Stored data

__________________________________________________

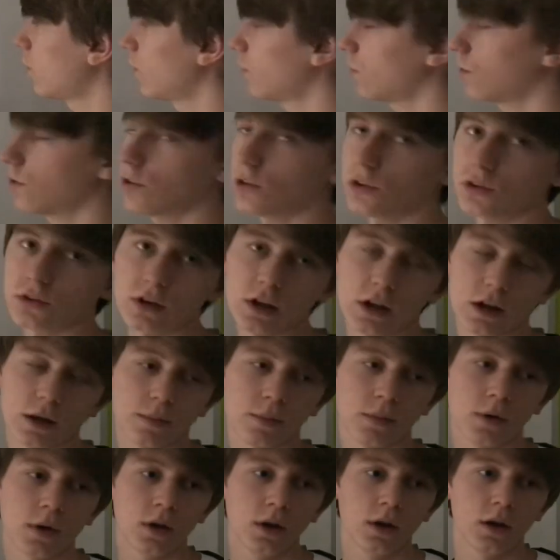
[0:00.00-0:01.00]
this is the same
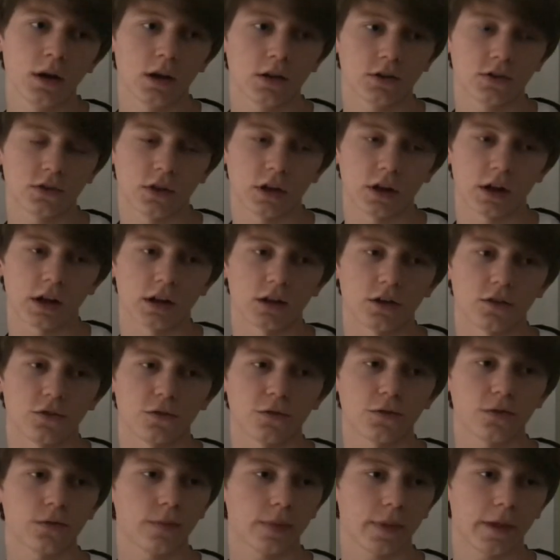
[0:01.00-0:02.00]
as negative
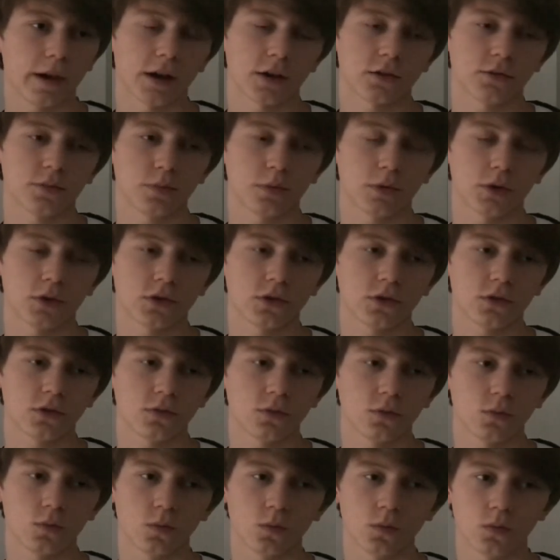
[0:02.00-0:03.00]
x plus
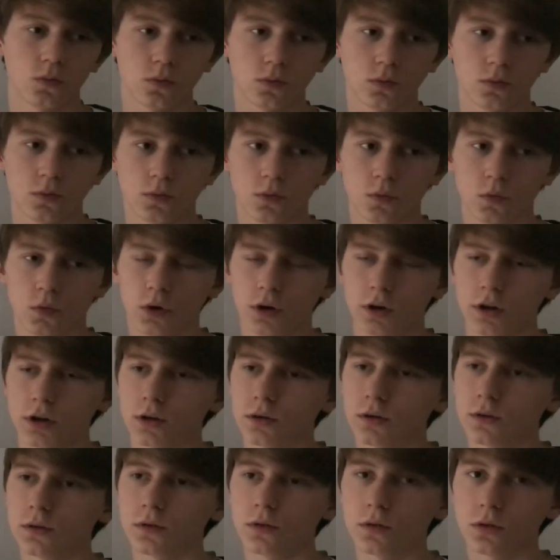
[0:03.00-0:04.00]
1
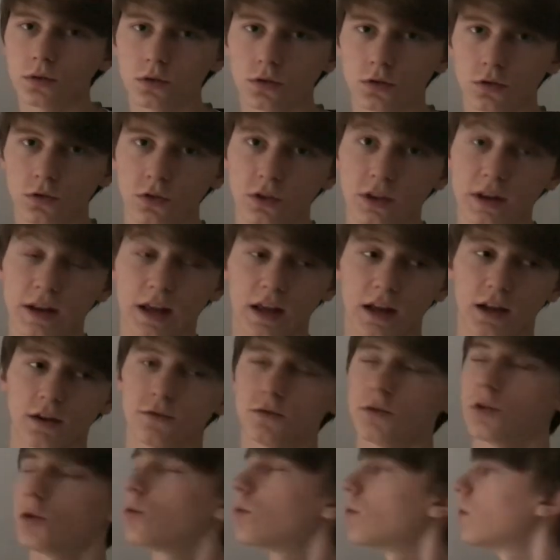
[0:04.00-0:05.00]
to the negative
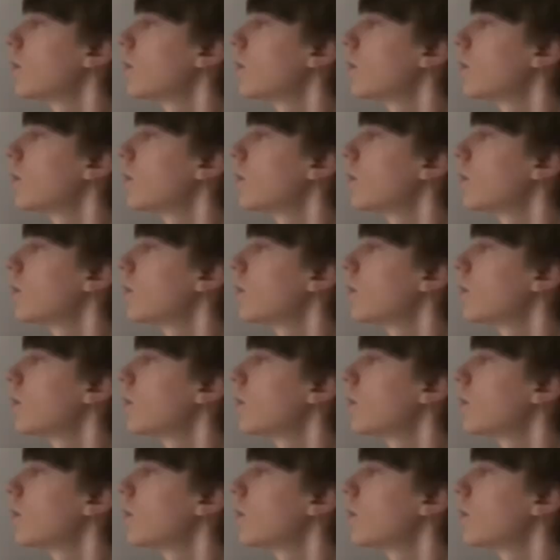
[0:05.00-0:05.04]
2.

__________________________________________________

Work required: Images stay out; the entries above are to be printed exactly.

Response below:
[0:00.00-0:01.00]
this is the same
[0:01.00-0:02.00]
as negative
[0:02.00-0:03.00]
x plus
[0:03.00-0:04.00]
1
[0:04.00-0:05.00]
to the negative
[0:05.00-0:05.04]
2.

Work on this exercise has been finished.